Возражая Решетникову, необходимо отметить, что символика "бесов" у Достоевского, несомненно, нелинейна. Сам он дал ключ к прочтению этого образа в одном из эпиграфов к роману, взяв стихи Евангелия от Луки (VIII, 32-36), в которых говорится, что бесноватый освобожден Христом от мучивших его демонов и сел у ног Спасителя, "одетый и в здравом уме". Затем, в финале романа Степан Трофимович Верховенский, ссылаясь на ту же цитату, в предсмертном бреду говорит о бесах, оставляющих Россию. К сожалению, и у Решетникова, и у Мультатули бред умирающего Верховенского про заговорщиков из романа распространяется не только на революционеров-террористов, но и вообще на все советское. Лейтмотивом проходит этот сильный (слишком сильный!) аргумент, в подоплеке которого лежит отождествление человеческого и демонического. "Православный человек не может быть ни "сталинистом", ни "совпатриотом", - пишет один из них. - Невозможно одновременно почитать святых мучеников и их мучителей, нельзя славить и Бога, и дьявола. Это равносильно отречению от Христа". Другой же, имея в виду КПРФ, как будто вторит: "Сотрудничать с наследниками одного из самых кровавых режимов в мировой истории - означает предать эту священную память. Никакими сиюминутными политическими выгодами, никакими политическими соображениями нельзя оправдать союз с дьяволом".
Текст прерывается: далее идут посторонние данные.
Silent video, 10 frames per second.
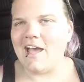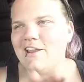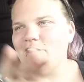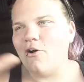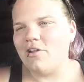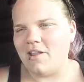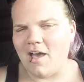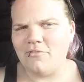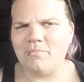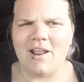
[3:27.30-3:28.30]
know
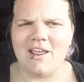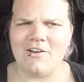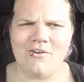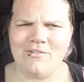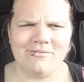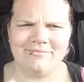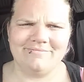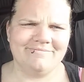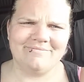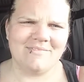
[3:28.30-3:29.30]
enough, but I don't.
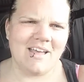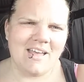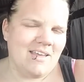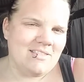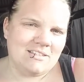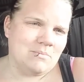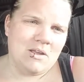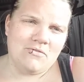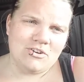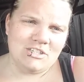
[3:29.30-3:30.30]
This is
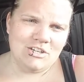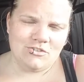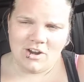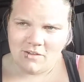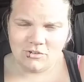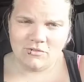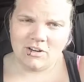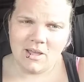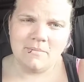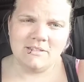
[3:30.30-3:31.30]
my first Detroit. I've
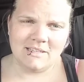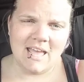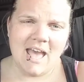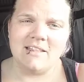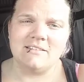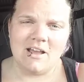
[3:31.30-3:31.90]
driven Cummins and Cats.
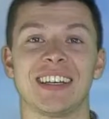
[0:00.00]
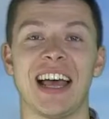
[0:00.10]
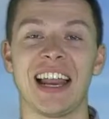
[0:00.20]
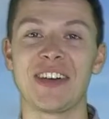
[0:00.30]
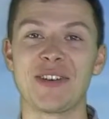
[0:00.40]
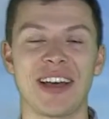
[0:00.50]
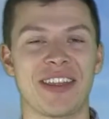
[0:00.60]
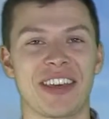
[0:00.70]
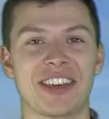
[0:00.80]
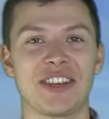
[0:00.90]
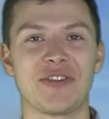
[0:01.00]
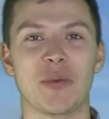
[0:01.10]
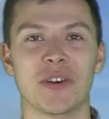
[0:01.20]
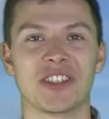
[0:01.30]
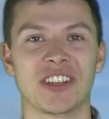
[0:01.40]
Hello and thank you for
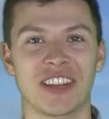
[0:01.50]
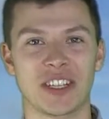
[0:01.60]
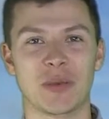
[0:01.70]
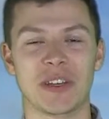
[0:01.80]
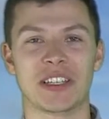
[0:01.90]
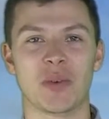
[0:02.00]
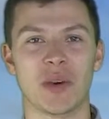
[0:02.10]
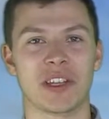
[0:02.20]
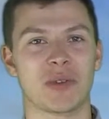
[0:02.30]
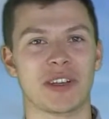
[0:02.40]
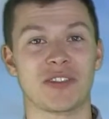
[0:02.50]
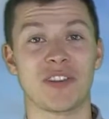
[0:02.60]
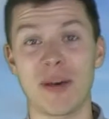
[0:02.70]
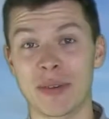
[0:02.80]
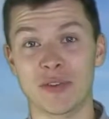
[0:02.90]
watching this week's WeatherQuest
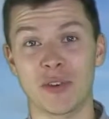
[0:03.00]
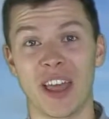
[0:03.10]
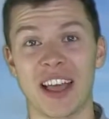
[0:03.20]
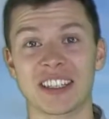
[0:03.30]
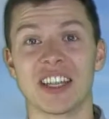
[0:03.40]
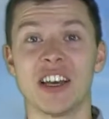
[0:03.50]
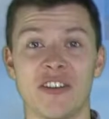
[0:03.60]
farming forecast.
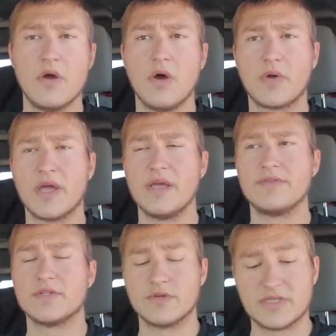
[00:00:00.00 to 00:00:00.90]
Okay,
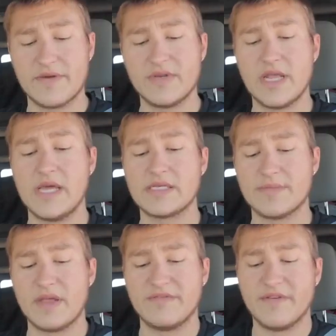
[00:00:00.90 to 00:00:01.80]
so 7 days I
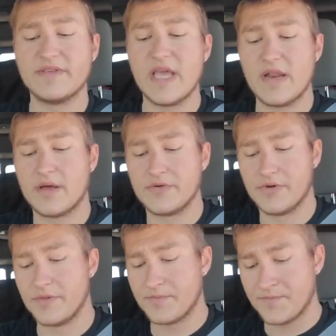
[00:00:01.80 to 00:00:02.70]
made
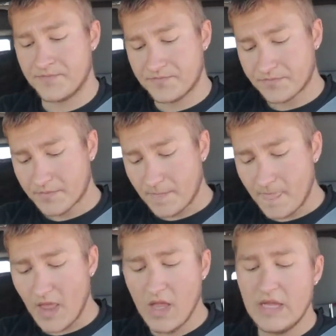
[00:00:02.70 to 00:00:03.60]
5800.
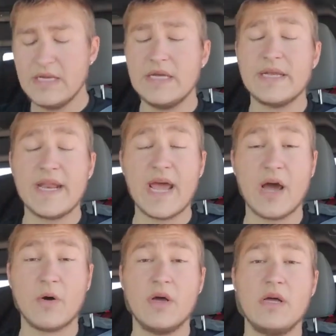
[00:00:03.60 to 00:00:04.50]

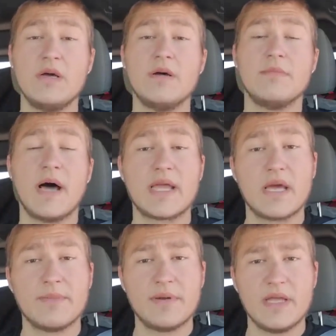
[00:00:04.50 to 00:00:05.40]
Now, my
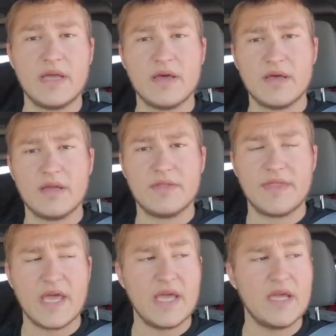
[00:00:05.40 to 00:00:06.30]
company
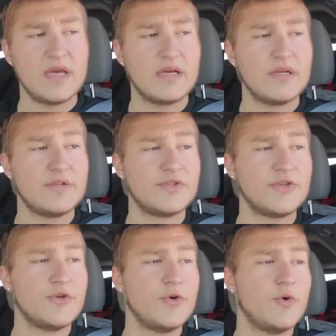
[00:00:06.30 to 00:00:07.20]
they
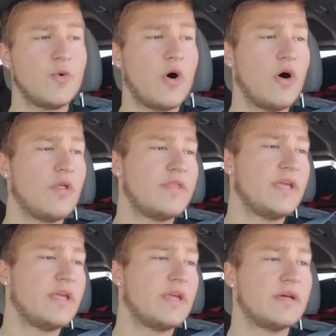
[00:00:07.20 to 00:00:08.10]
do all
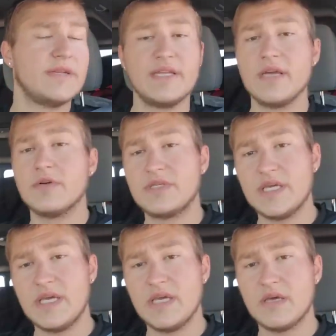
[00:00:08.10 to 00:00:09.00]
the
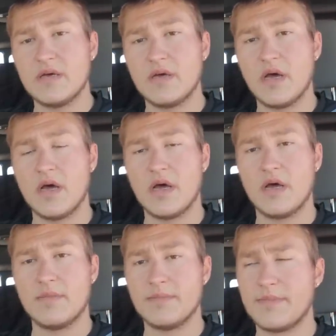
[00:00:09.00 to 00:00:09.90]
DOT
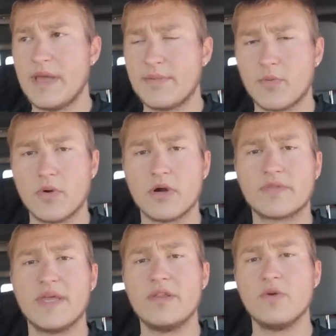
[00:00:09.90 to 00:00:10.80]
um,
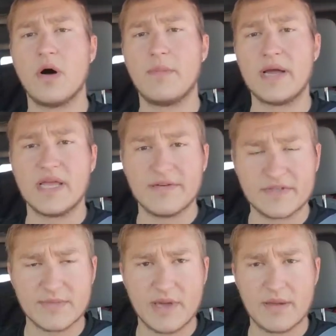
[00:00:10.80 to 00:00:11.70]
paperwork. They do all my
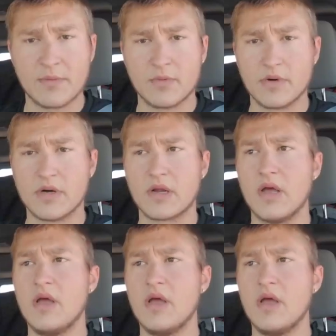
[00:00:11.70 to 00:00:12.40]
IFTA paperwork.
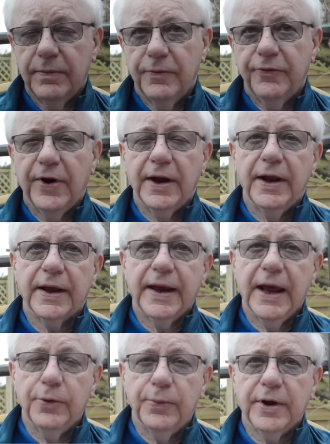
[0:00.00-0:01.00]
Finally,
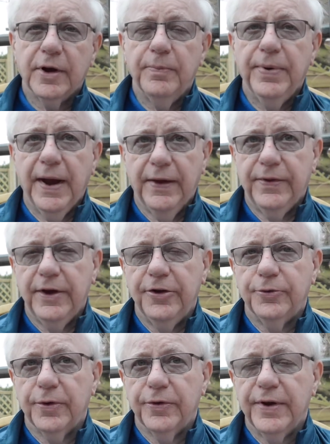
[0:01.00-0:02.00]
again, we compare
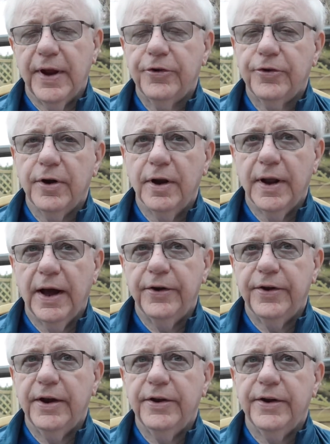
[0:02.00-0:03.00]
these with national and
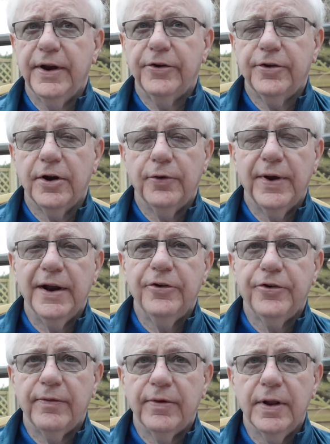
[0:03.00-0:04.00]
international rail
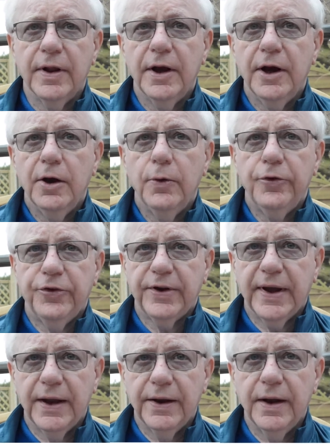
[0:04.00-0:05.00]
travel, which
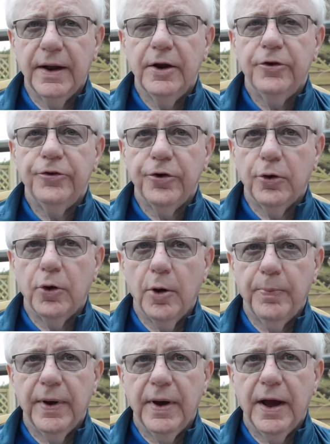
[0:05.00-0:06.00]
again show
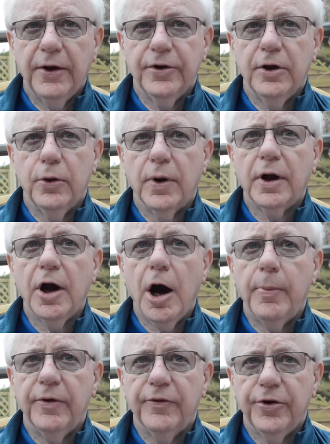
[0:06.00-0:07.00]
up as a lower
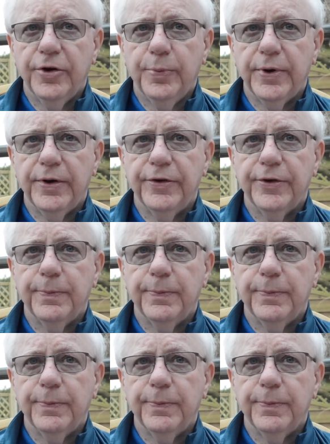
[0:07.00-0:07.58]
carbon footprint.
Однако даже человек, одержимый бесами, все-таки человек, а не дьявол. И как раз к человеческой сущности советского проекта наши критики остаются слепы. И это очень странно. Другая странность этой позиции - какая-то безоглядная идеализация России до большевиков. Причем сами обличители советского периода, будучи образованными историками, прекрасно знают и даже пишут в своих работах о глубоком духовном упадке правящей элиты России в начале ХХ в., упадке и во власти, и в Церкви, и, тем паче, в интеллигенции. Здесь остается только добавить, что это отречение от традиции идет из более давних времен, и восходит оно по меньшей мере к XVIII веку с его бытовым и эстетическим западничеством, духовным экспериментаторством российских масонов и спиритуалистов, полным отчуждением от почвы, включая и сам русский язык, ставший для многих дворян чужим. Политически эта тенденция выразилась в декабристском заговоре (здесь мы подхватываем мячик, отправленный в нашу сторону А.Яновым) а затем в нигилизме середины XIX века. Революционный проект в его разрушительных чертах родился не в 1917 году, и даже не во времена Достоевского - он вызревал в течение веков и во второй половине XIX века им была инфицирована значительная часть как высшей прослойки Российской империи, так и его средних слоев. Зараза эта не имела четкого классового характера, а повредила душу и разум миллионов людей из всех сословий, в том числе смутителей народа в низах общества, проповедников бунта и "красного петуха", и носителей сладострастья разрушения - этой, по выражению Максимилиана Волошина, "религиозной истерии", завернутой в упаковку идейности.
Всё это лишний раз указывает на неразрывность истории, внутреннюю связь дореволюционной России с Россией советской. Притом, что времена революции просматривались в пророчествах за 100 лет до нее - так Жозеф Де Местр предрек нашей стране Пугачева с университетским образованием. И не в XX веке Пушкин написал Чаадаеву прекраснодушное пророчество про "обломки самовластья", а Лермонтов свое мрачное пророчество про "России черный год". Инфернальность большевизма, которой некоторые пытаются замазать сложный вопрос об отношении современной РФ к советскому наследию, имела не менее инфернальных прародителей не только за границей, но и в петербургской империи.